[Material provided]

====

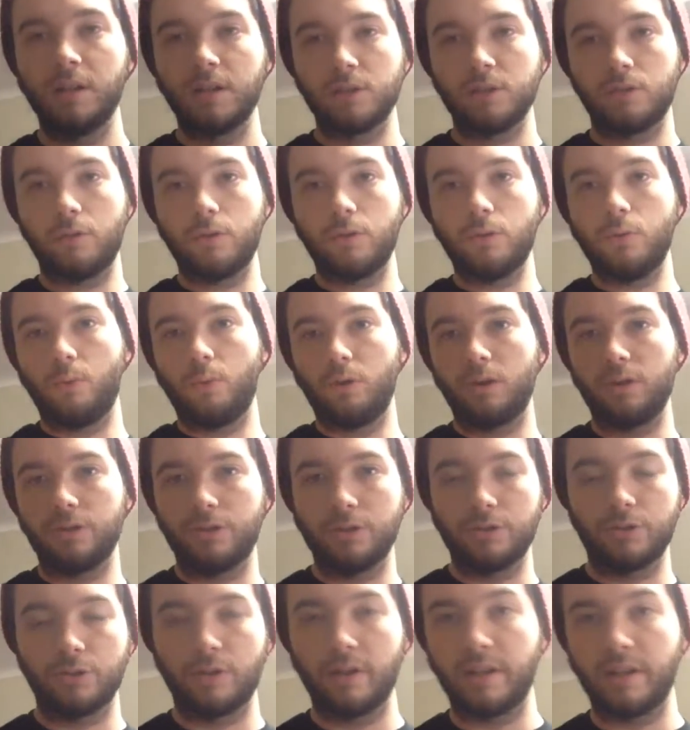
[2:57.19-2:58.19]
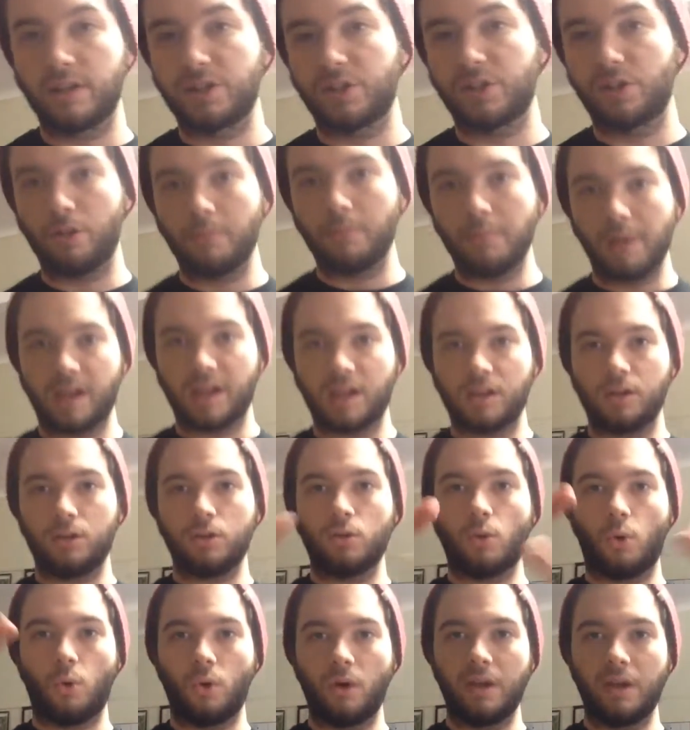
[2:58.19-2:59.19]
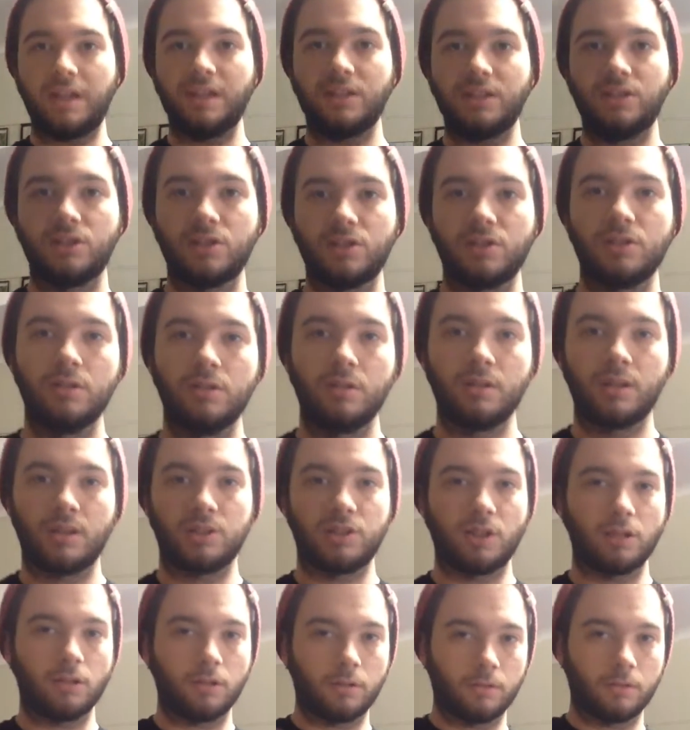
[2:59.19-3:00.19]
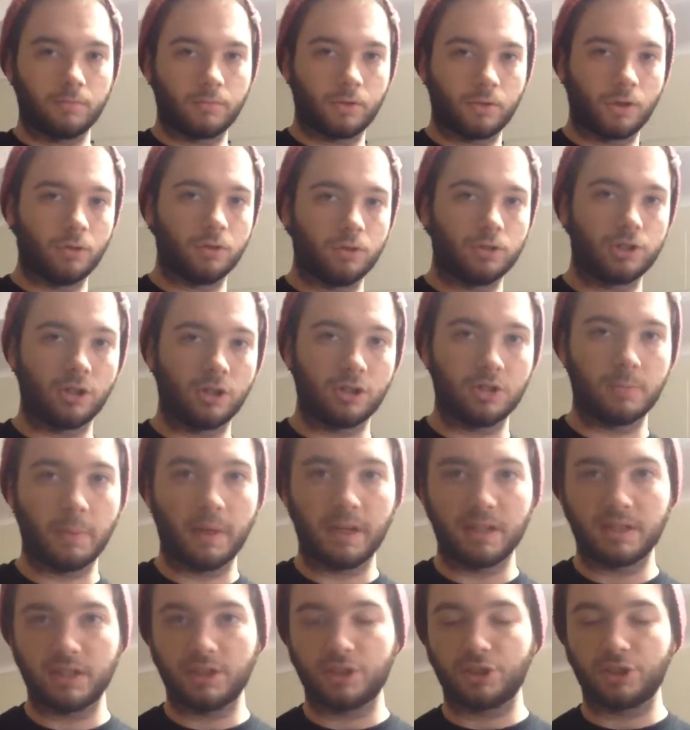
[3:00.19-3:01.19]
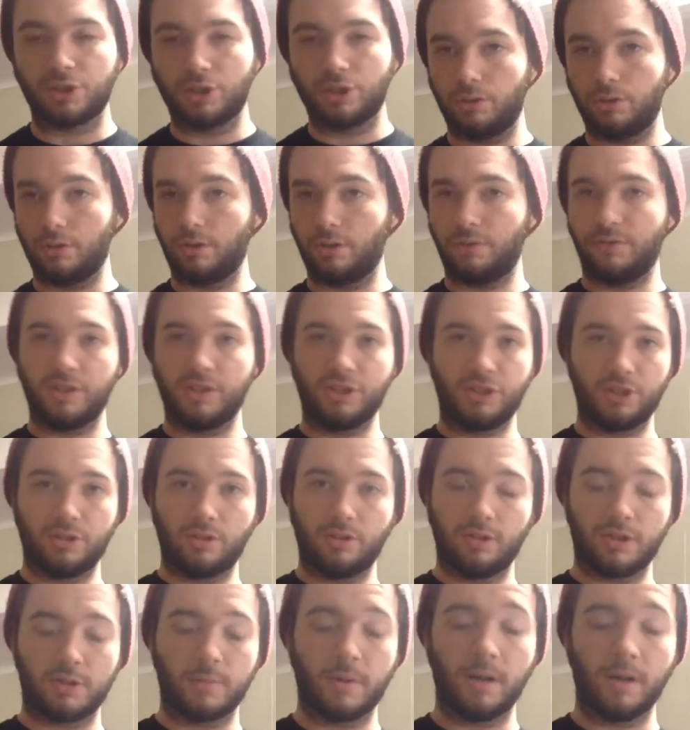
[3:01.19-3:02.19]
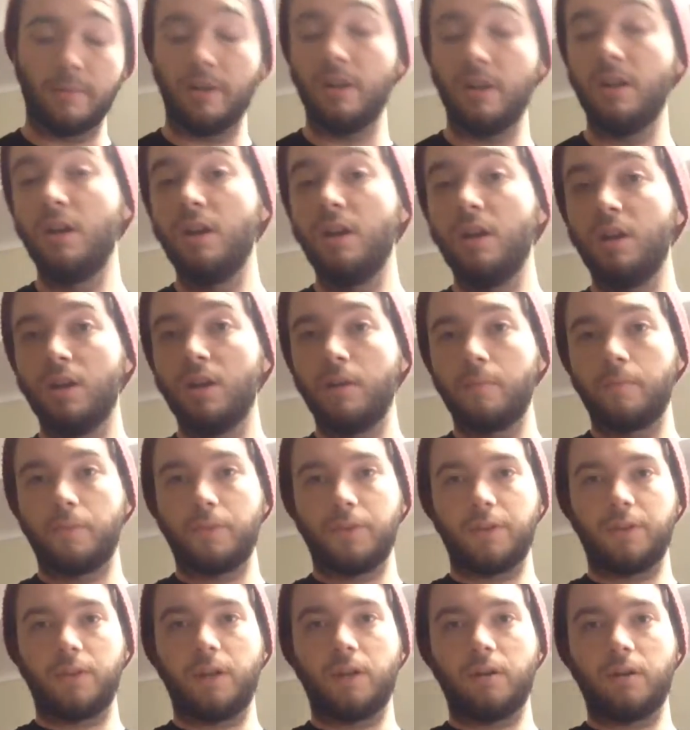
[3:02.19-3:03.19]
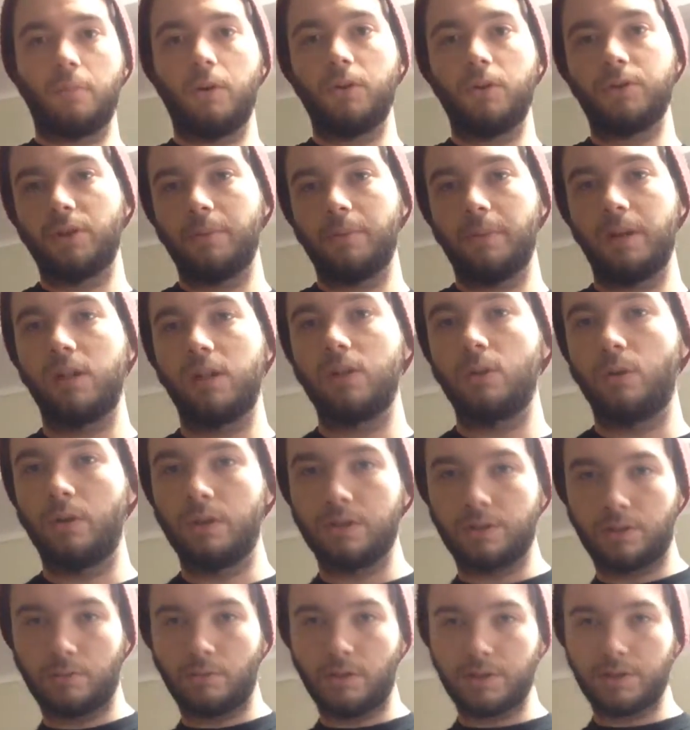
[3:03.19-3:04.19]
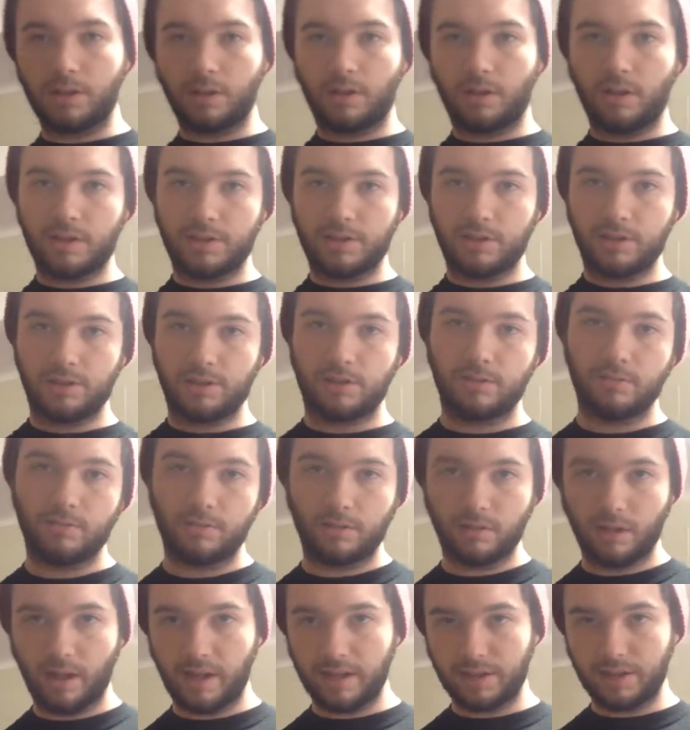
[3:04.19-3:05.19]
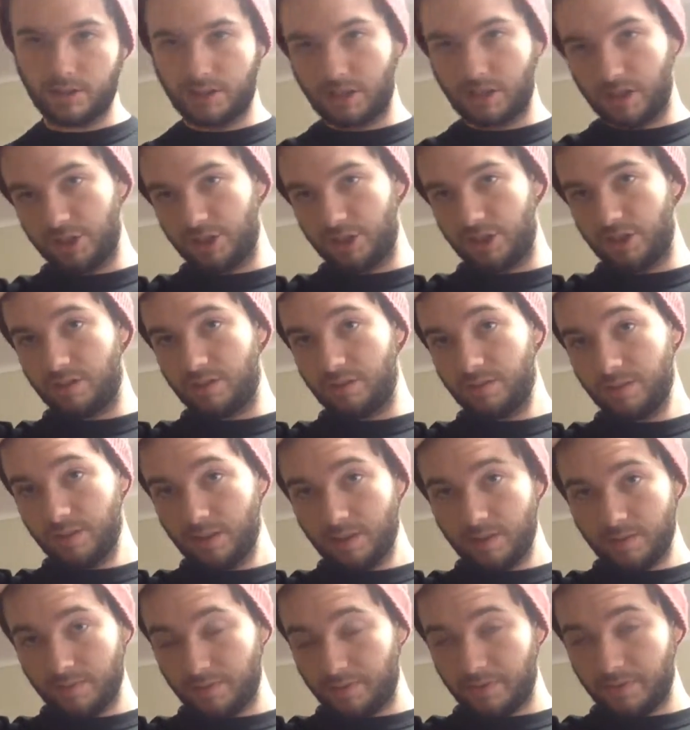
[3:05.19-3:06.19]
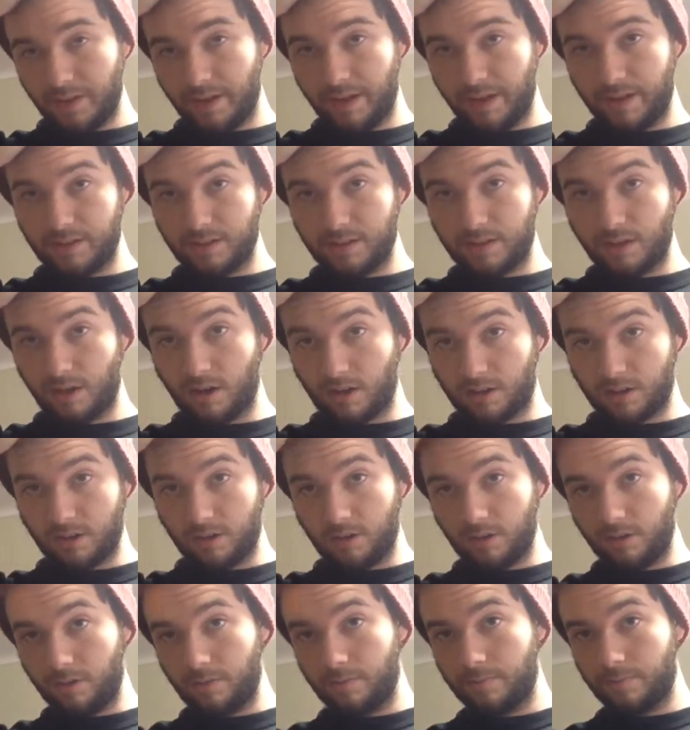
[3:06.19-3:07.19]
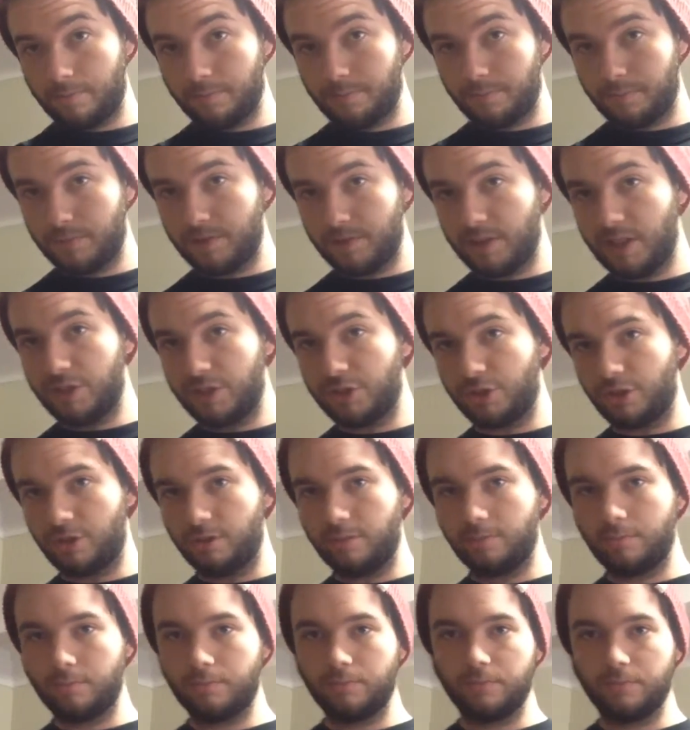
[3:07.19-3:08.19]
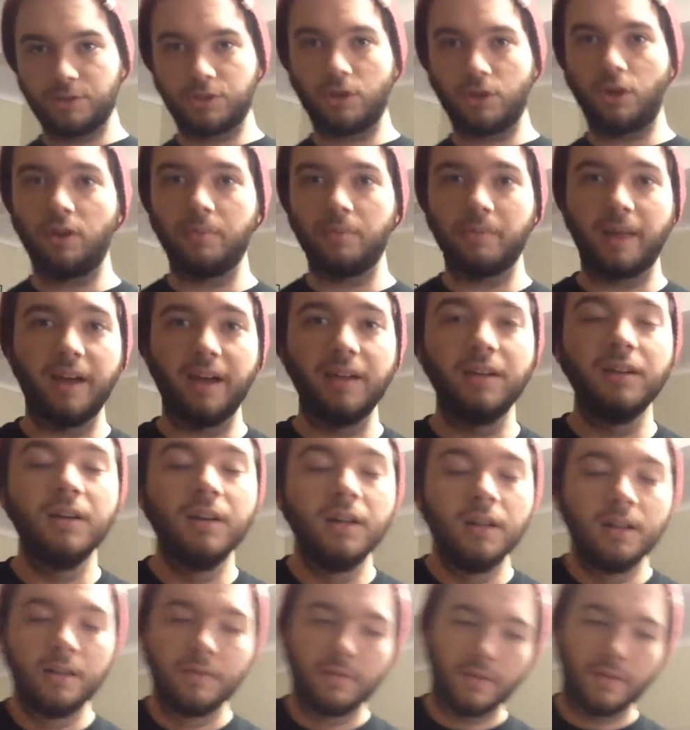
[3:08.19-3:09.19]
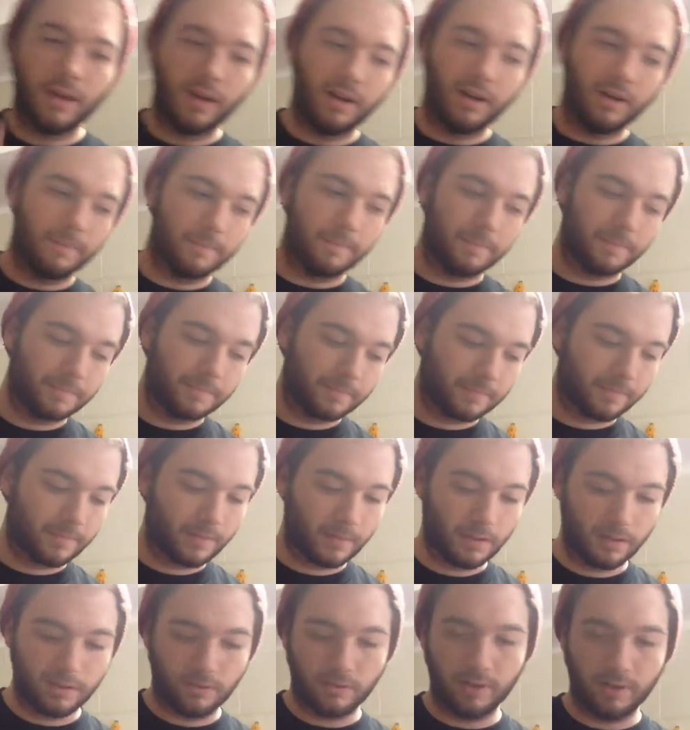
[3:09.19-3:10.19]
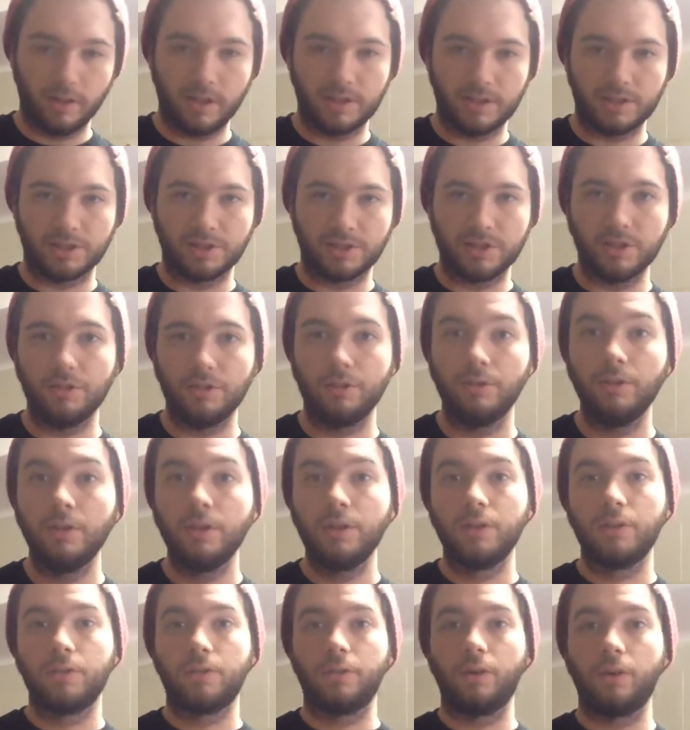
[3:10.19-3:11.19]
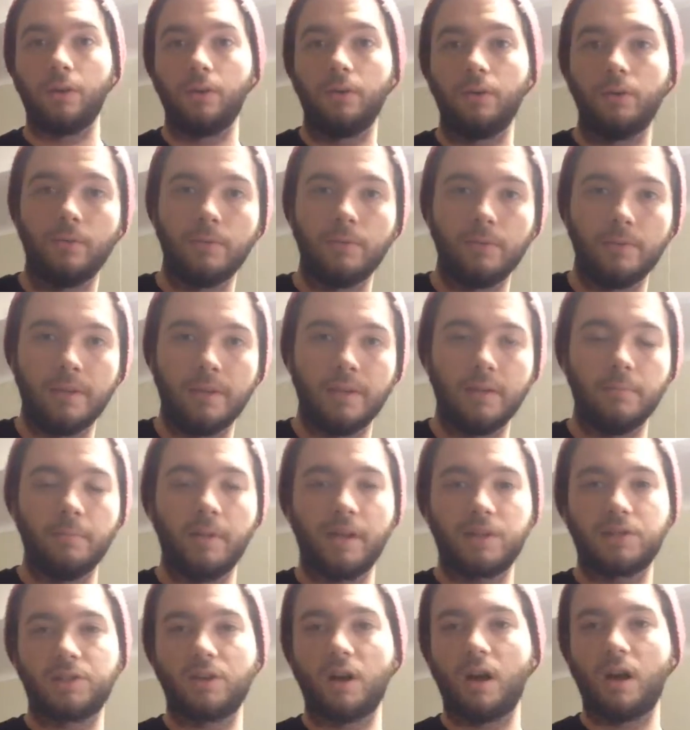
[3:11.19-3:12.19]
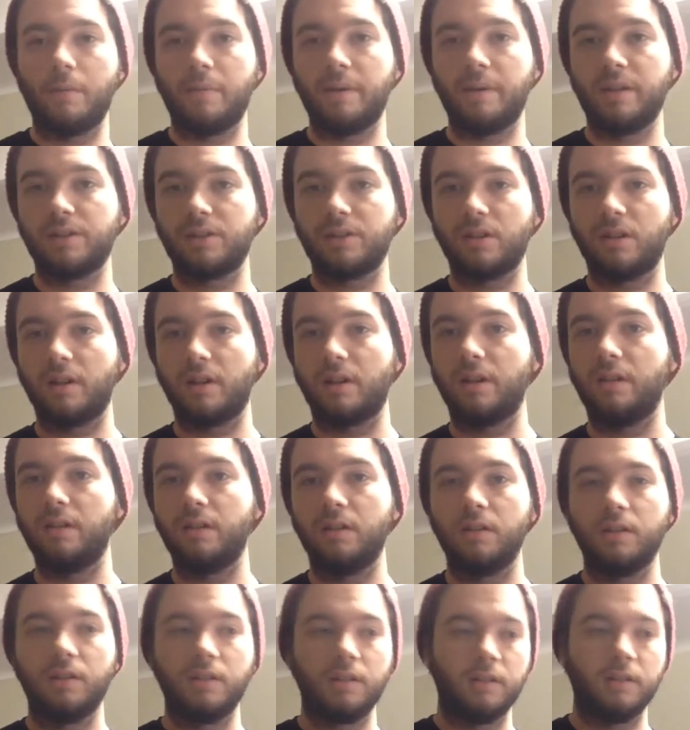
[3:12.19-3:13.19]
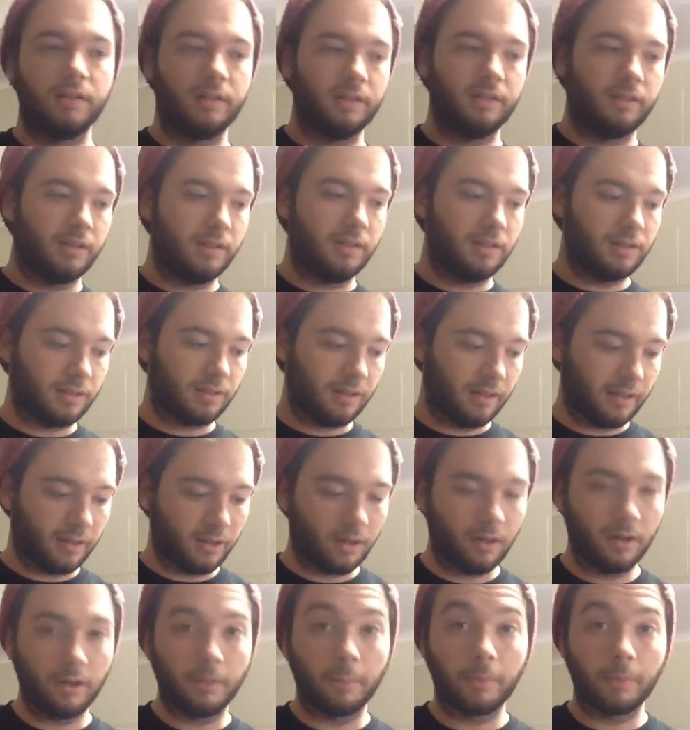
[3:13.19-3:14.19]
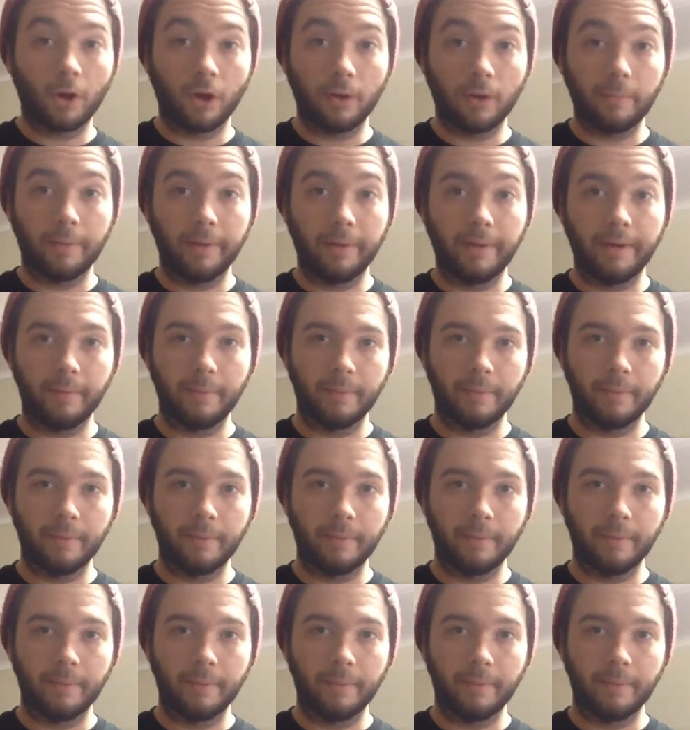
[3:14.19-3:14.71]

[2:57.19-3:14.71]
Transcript: So we do 1 or 2 tricks. They're making noise, because the other girl starts paying attention They're finishing their experiment. They are both start making noise. The rest of the class has attention, and Dr. Teacher, let's call him that, realizes too. So he makes comments on it. He's like, oh, you're a card player.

====

[Problem to work on] In the records above, the lines from the one containing "[3:05.19-3:06.19]" through the last line are to be written out exactly, both ends included and pictures omitted.

[Exercise output]
[3:05.19-3:06.19]
[3:06.19-3:07.19]
[3:07.19-3:08.19]
[3:08.19-3:09.19]
[3:09.19-3:10.19]
[3:10.19-3:11.19]
[3:11.19-3:12.19]
[3:12.19-3:13.19]
[3:13.19-3:14.19]
[3:14.19-3:14.71]

[2:57.19-3:14.71]
Transcript: So we do 1 or 2 tricks. They're making noise, because the other girl starts paying attention They're finishing their experiment. They are both start making noise. The rest of the class has attention, and Dr. Teacher, let's call him that, realizes too. So he makes comments on it. He's like, oh, you're a card player.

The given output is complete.